Food storage and transportation is the big human challenge. Always is, always has been.

*checks soup left out on balconey last week for lunch tomorrow*

My God, it has not gone bad. What a surprise!

Or in sum. Microbes, fungi, and insects are what makes human existence difficult.

You guys all know this.
Nimatzo
iChihuaha
Tue Mar 06 16:53:41
"Microbes, fungi, and insects are what makes human existence difficult."

Sun Mar 04 12:13:25
"There are other directly biological things I would want answered. Like the role of vectors, bacteria and parasites directly and indirectly. The equator has pretty much all of the nasty and deadly parasites and bacteria. Those things make it difficult for large settlement type cultures to develop naturally without huge improvements in sanitary technology."

The rest is assorted gibberish from someone that did not get the topic of the study or just retarded BS.
jergul
large member
Wed Mar 07 02:17:43
Nimi
Human life is easiest and best in semi-aquatic states on for example small river deltas or fjords in climates with frigid winters.

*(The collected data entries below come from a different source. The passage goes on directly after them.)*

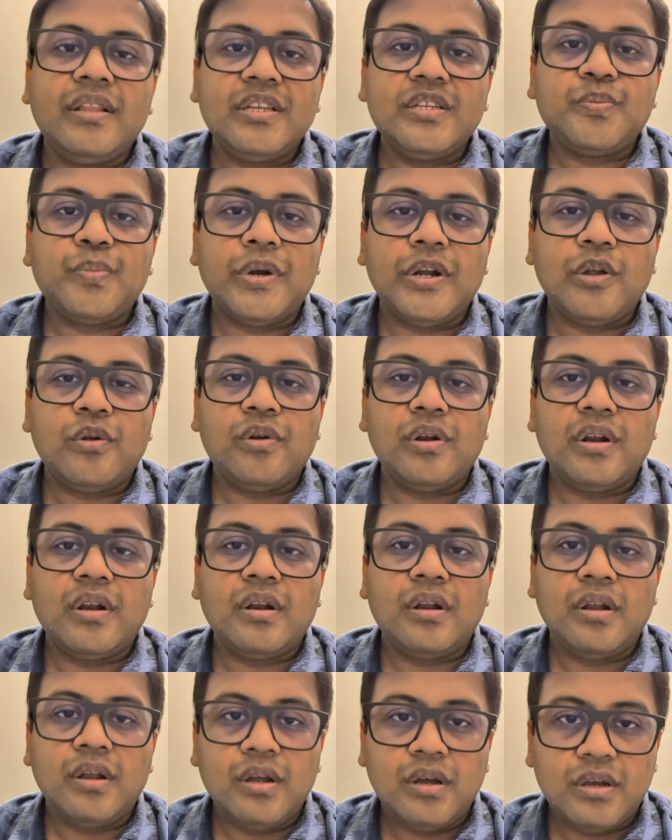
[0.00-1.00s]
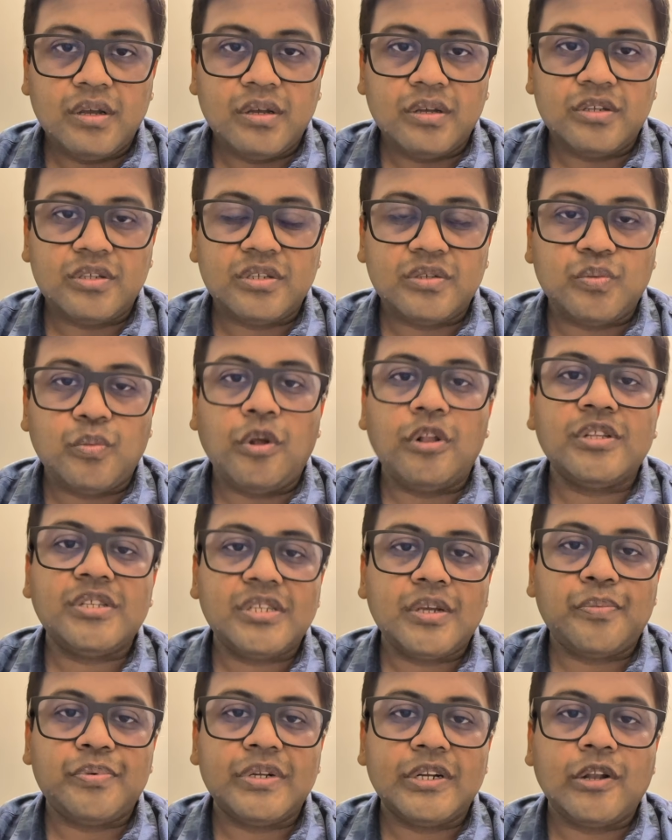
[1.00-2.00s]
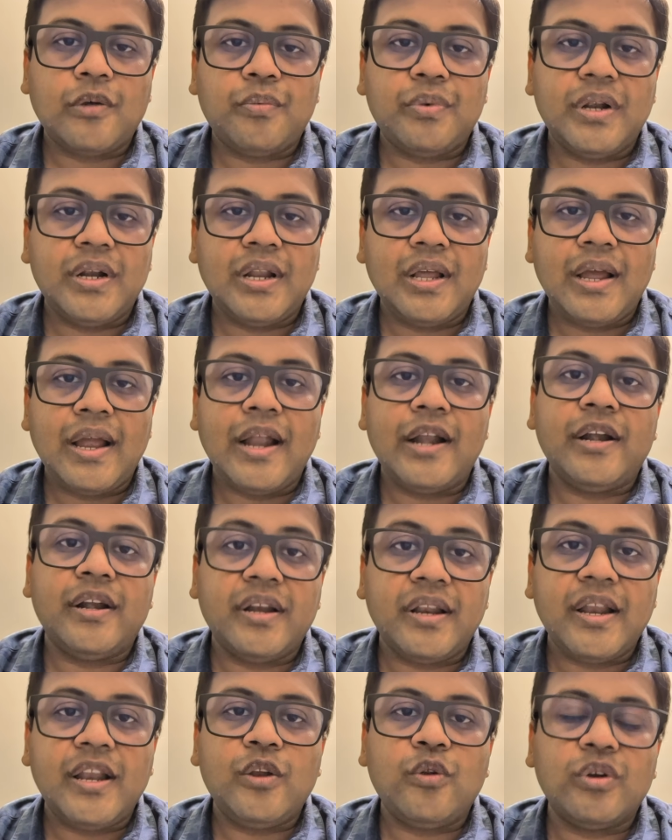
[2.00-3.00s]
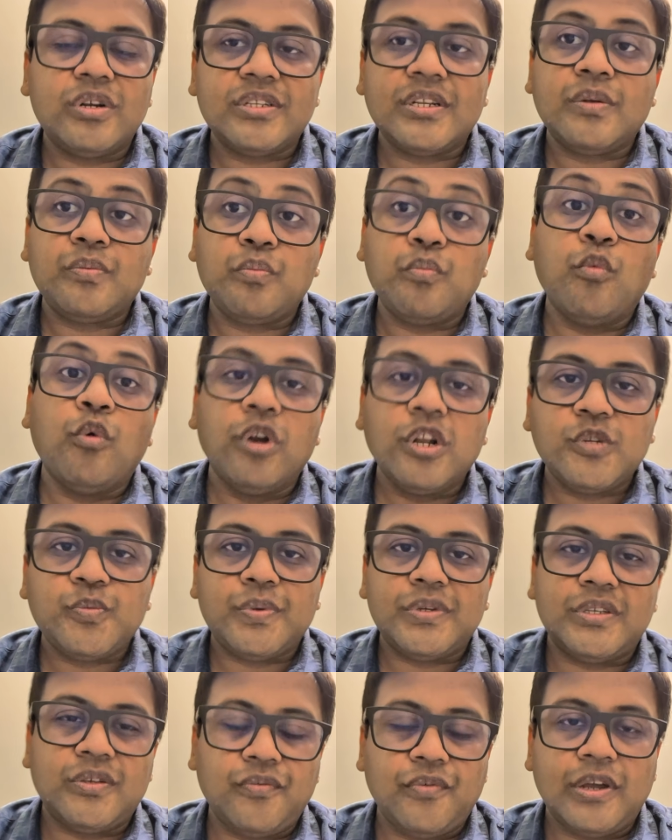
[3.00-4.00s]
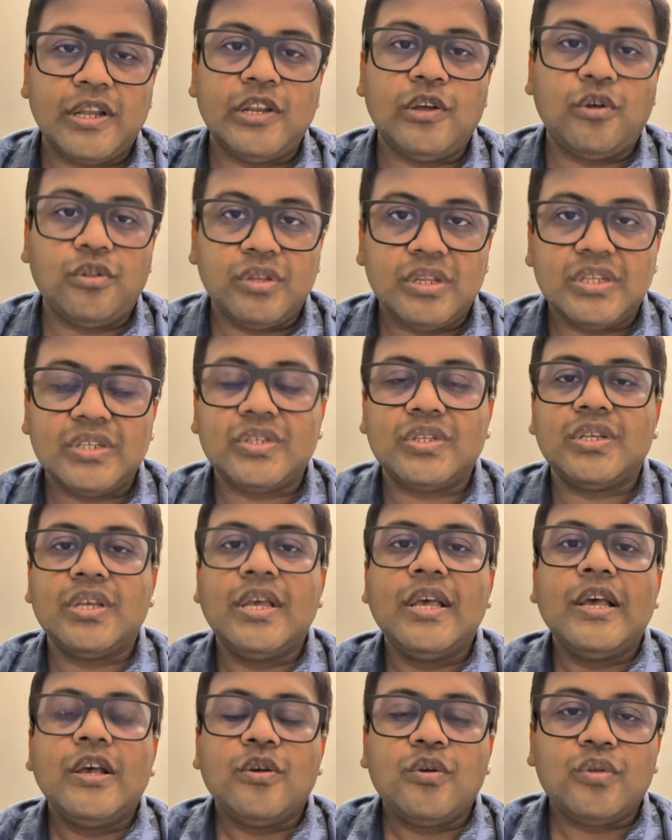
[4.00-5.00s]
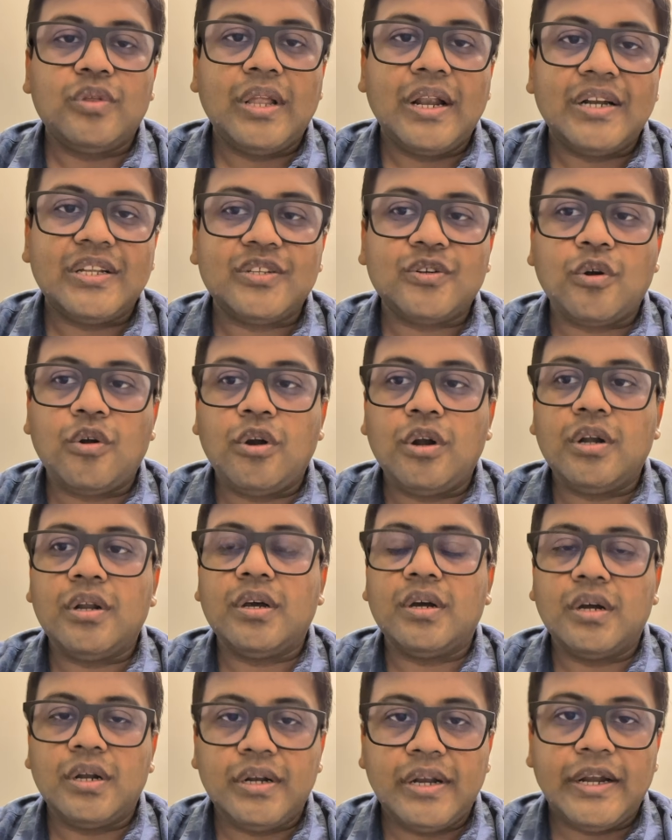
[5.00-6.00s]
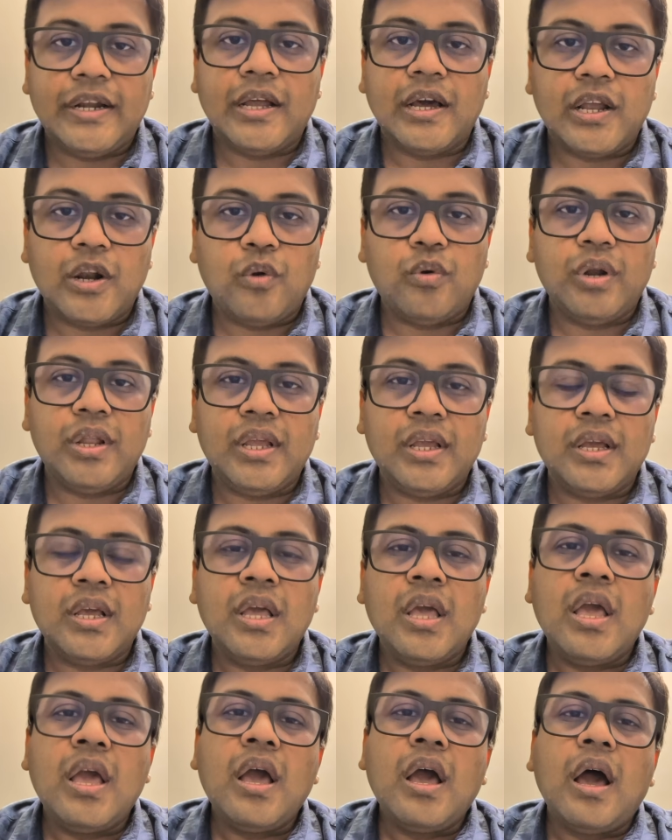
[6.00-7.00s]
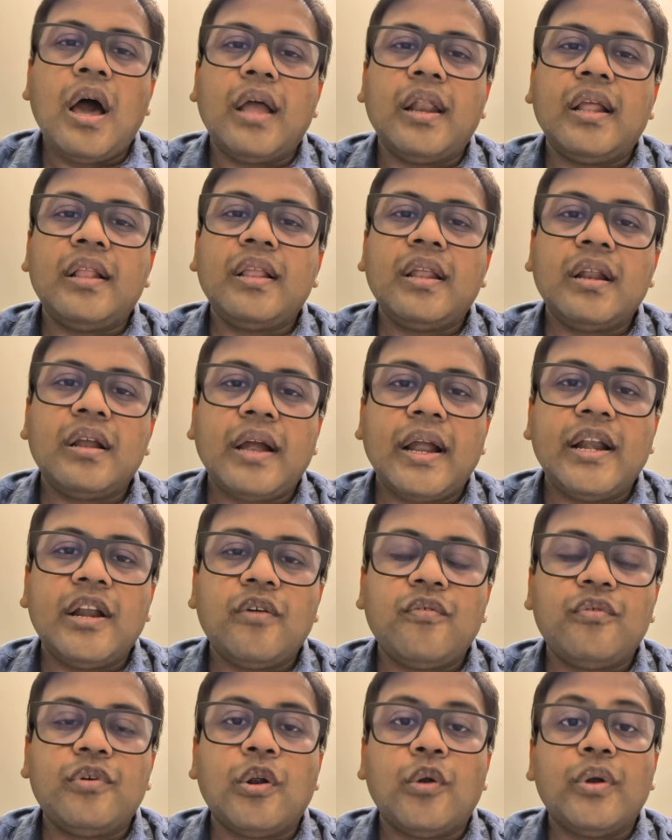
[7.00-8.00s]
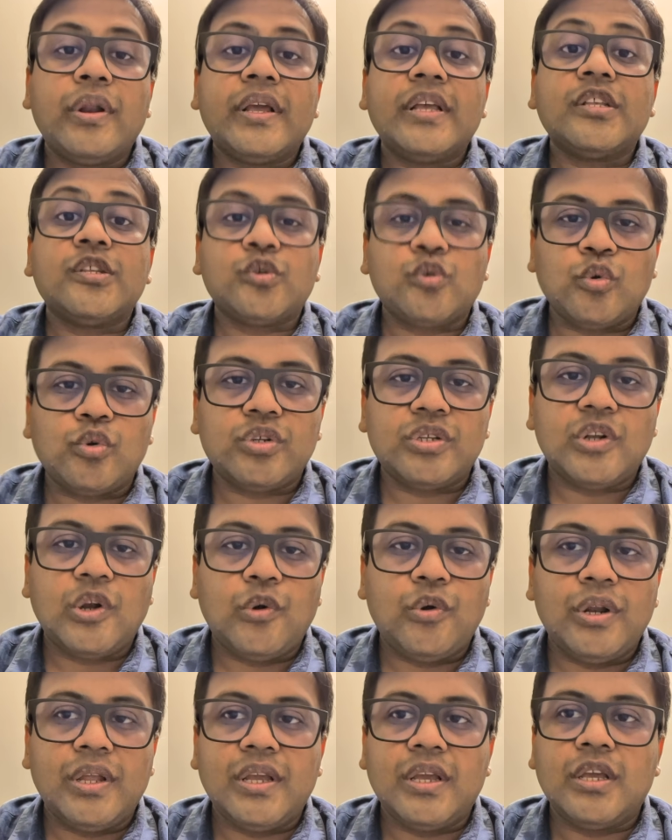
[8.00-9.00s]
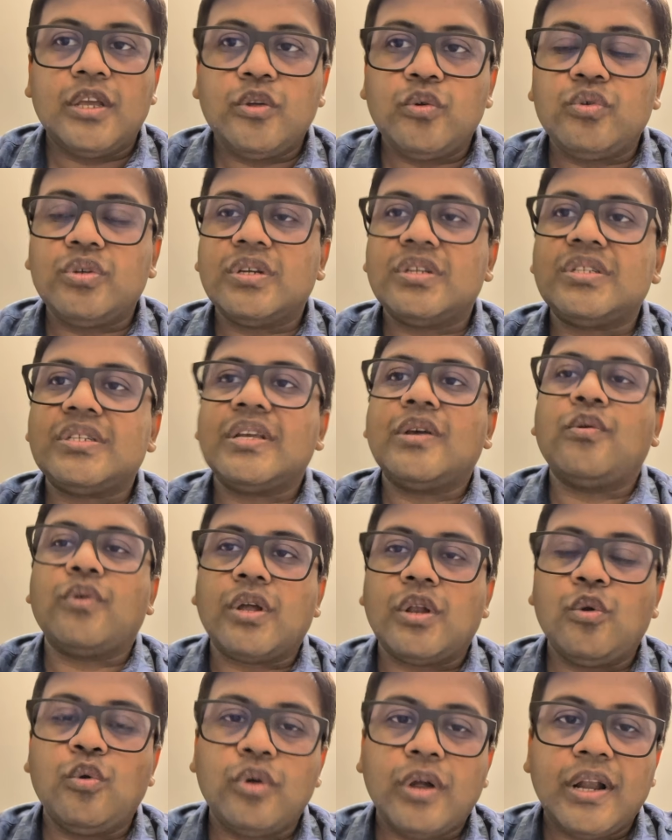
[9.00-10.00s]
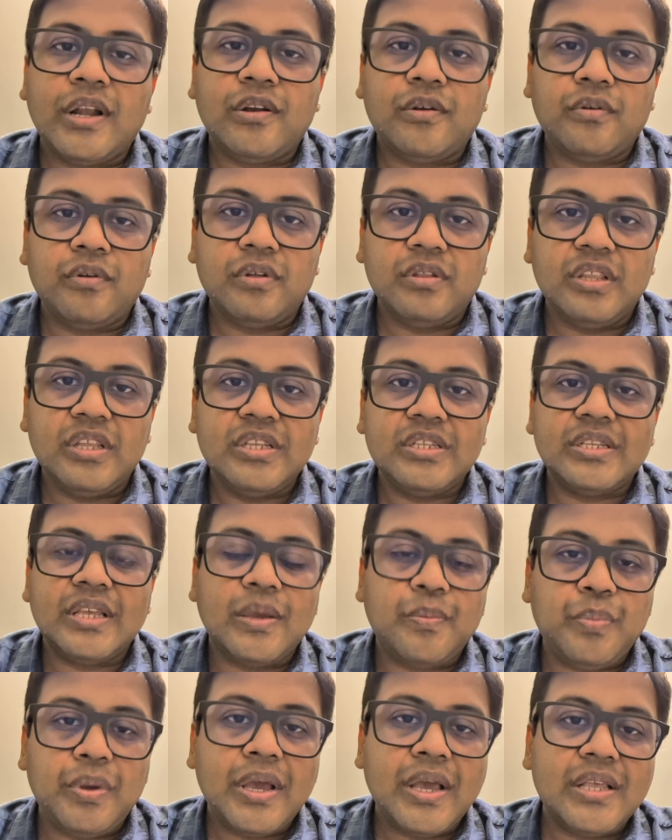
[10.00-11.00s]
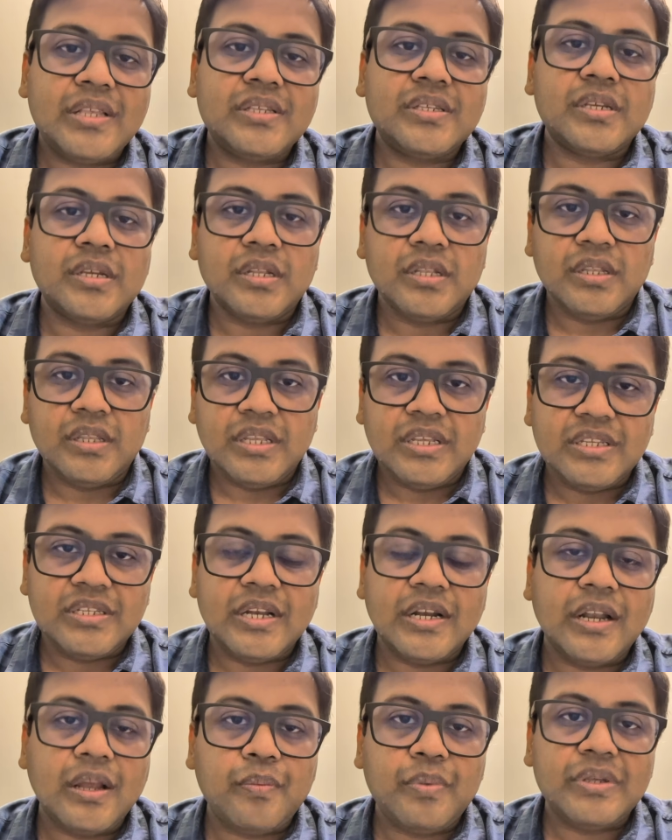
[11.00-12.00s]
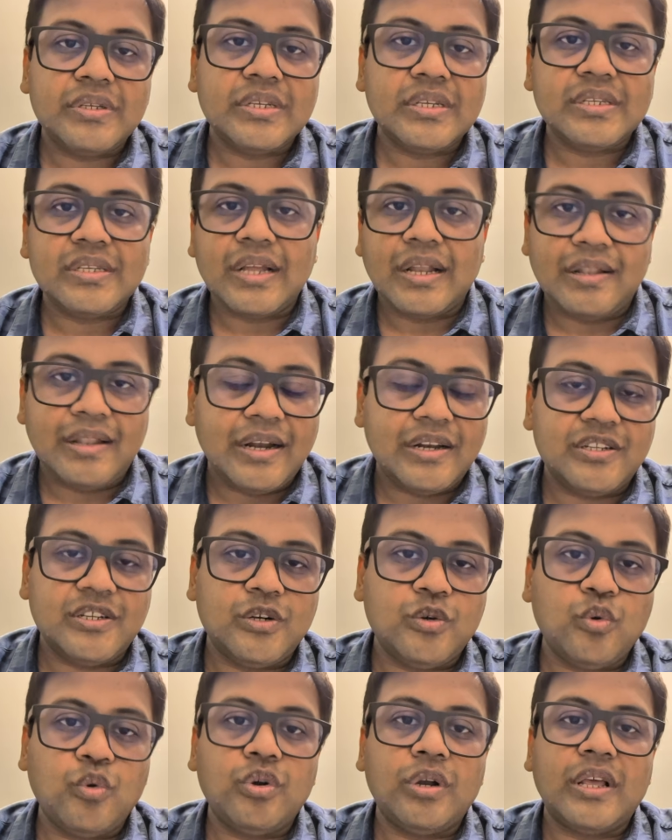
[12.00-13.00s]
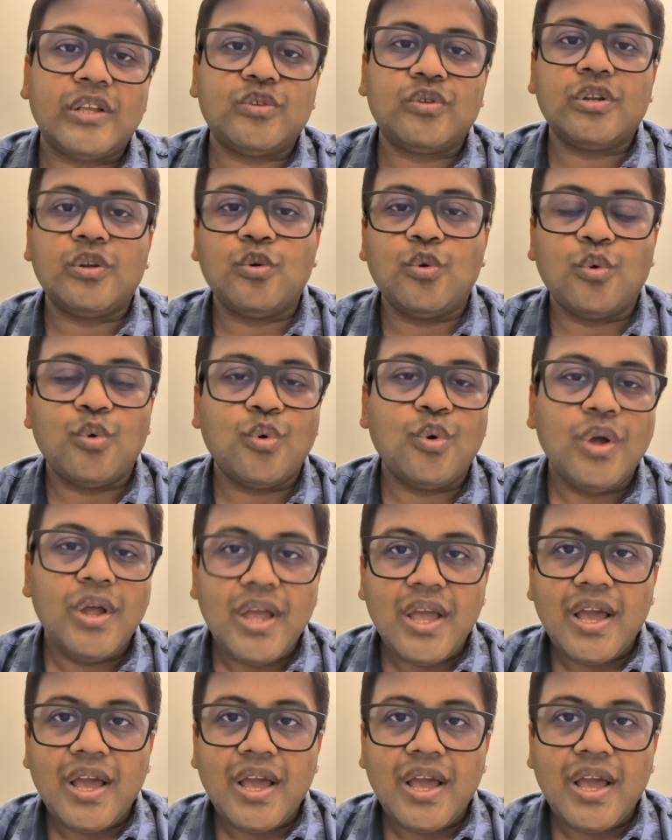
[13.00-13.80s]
this particular small subset of data and train yourself more specifically on this. So that's called data grounding. Another kind of grounding is source grounding. You just say, okay, look at these APIs, these databases, and that's it. Don't actually go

For example where I live. The reasons for this are numerous and relate to food accessability of types that by evolutionary design support healthy lives, storage of food, and ease of transportation and travel so you are not stuck marrying your cousins.

This also remains true to the modern time, as places excempt from the worst effects of for example feudalism and colonialism are in the same places.

That you do not understand something does not make it gibberish. It simply makes you poorly educated.
jergul
large member
Sat Mar 10 09:37:45
Human fat distribution is a poor insulator incidentally. We lose heat from groin, head, armpits, and neck. Or where the blood is relatively exposed regardless of how much fat you put on (we can go into the details of the head if anyone cares enough).
Nimatzo
iChihuaha
Sat Mar 10 09:40:58
http://en.wikipedia.org/wiki/Surface-area-to-volume_ratio

You really need to shut up.
McKobb
Member
Sat Mar 10 22:35:54
Blame it on the rain
jergul
large member
Sun Mar 11 11:40:22
Nimi
Heat loss as a function of effective insulation and delta T. The vascular system functions as a thermal bridge within such systems.

Any engineer would know that. Which raises questions...
TJ
Member
Sun Mar 11 12:03:14
Does serotonin production have anything to do with weather resistance? Might it be one of many factors.